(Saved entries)

····················

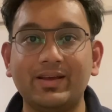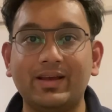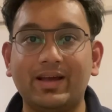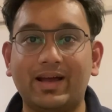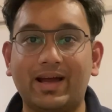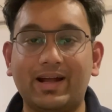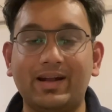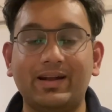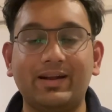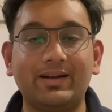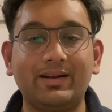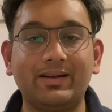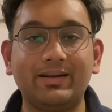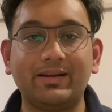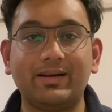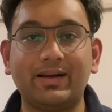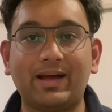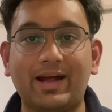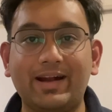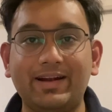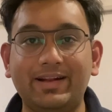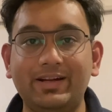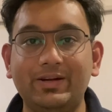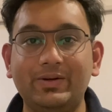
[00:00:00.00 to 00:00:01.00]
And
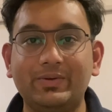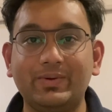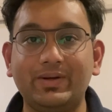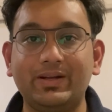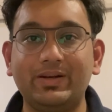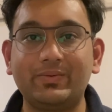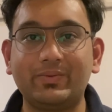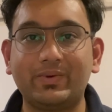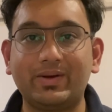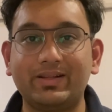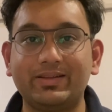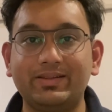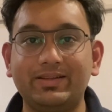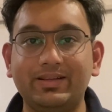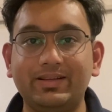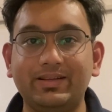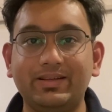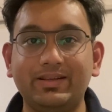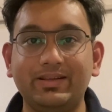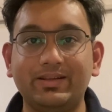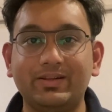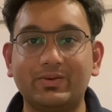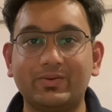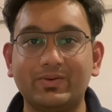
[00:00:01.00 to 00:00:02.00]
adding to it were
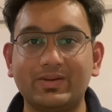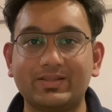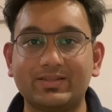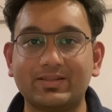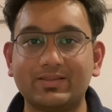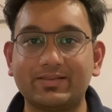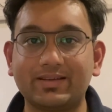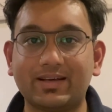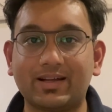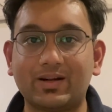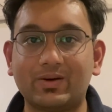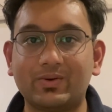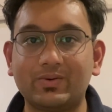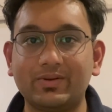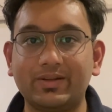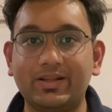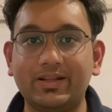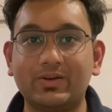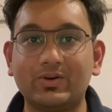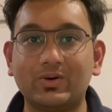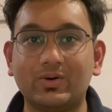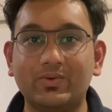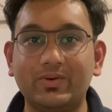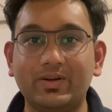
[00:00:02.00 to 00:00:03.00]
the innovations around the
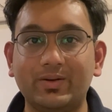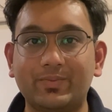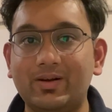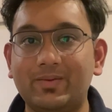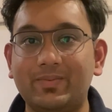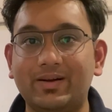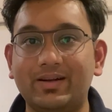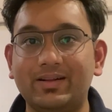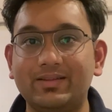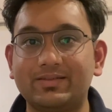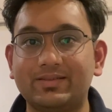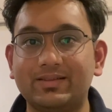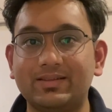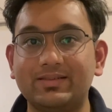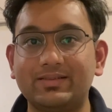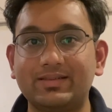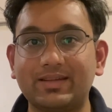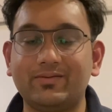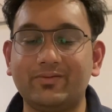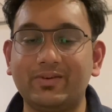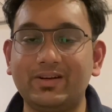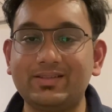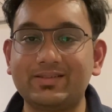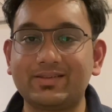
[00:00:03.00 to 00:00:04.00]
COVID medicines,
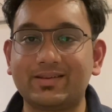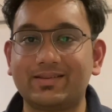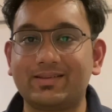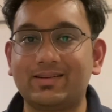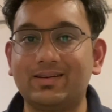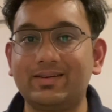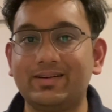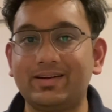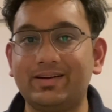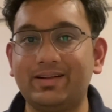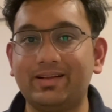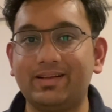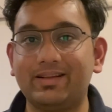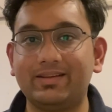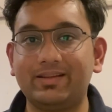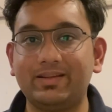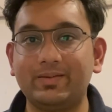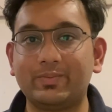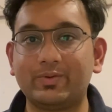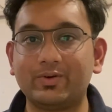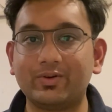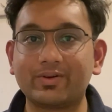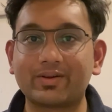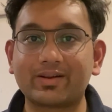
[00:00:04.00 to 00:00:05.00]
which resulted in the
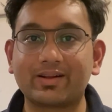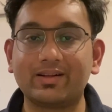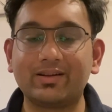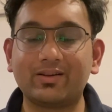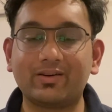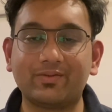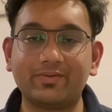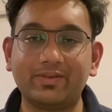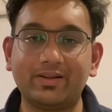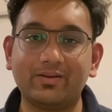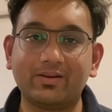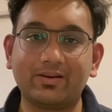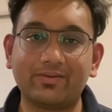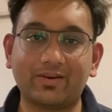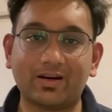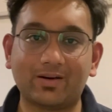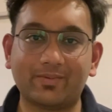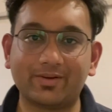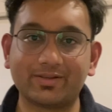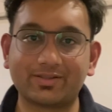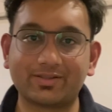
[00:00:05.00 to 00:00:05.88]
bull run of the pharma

····················

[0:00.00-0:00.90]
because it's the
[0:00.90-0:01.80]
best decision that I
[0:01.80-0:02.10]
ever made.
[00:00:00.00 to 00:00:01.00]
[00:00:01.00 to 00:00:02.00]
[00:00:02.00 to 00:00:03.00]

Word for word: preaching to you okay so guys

····················

Aim of the exercise:
Restate word for word only the lines above from the line containing "[0:00.90-0:01.80]" to the line containing "Word for word: preaching to you okay so guys", both of them included.

Your solution:
[0:00.90-0:01.80]
best decision that I
[0:01.80-0:02.10]
ever made.
[00:00:00.00 to 00:00:01.00]
[00:00:01.00 to 00:00:02.00]
[00:00:02.00 to 00:00:03.00]

Word for word: preaching to you okay so guys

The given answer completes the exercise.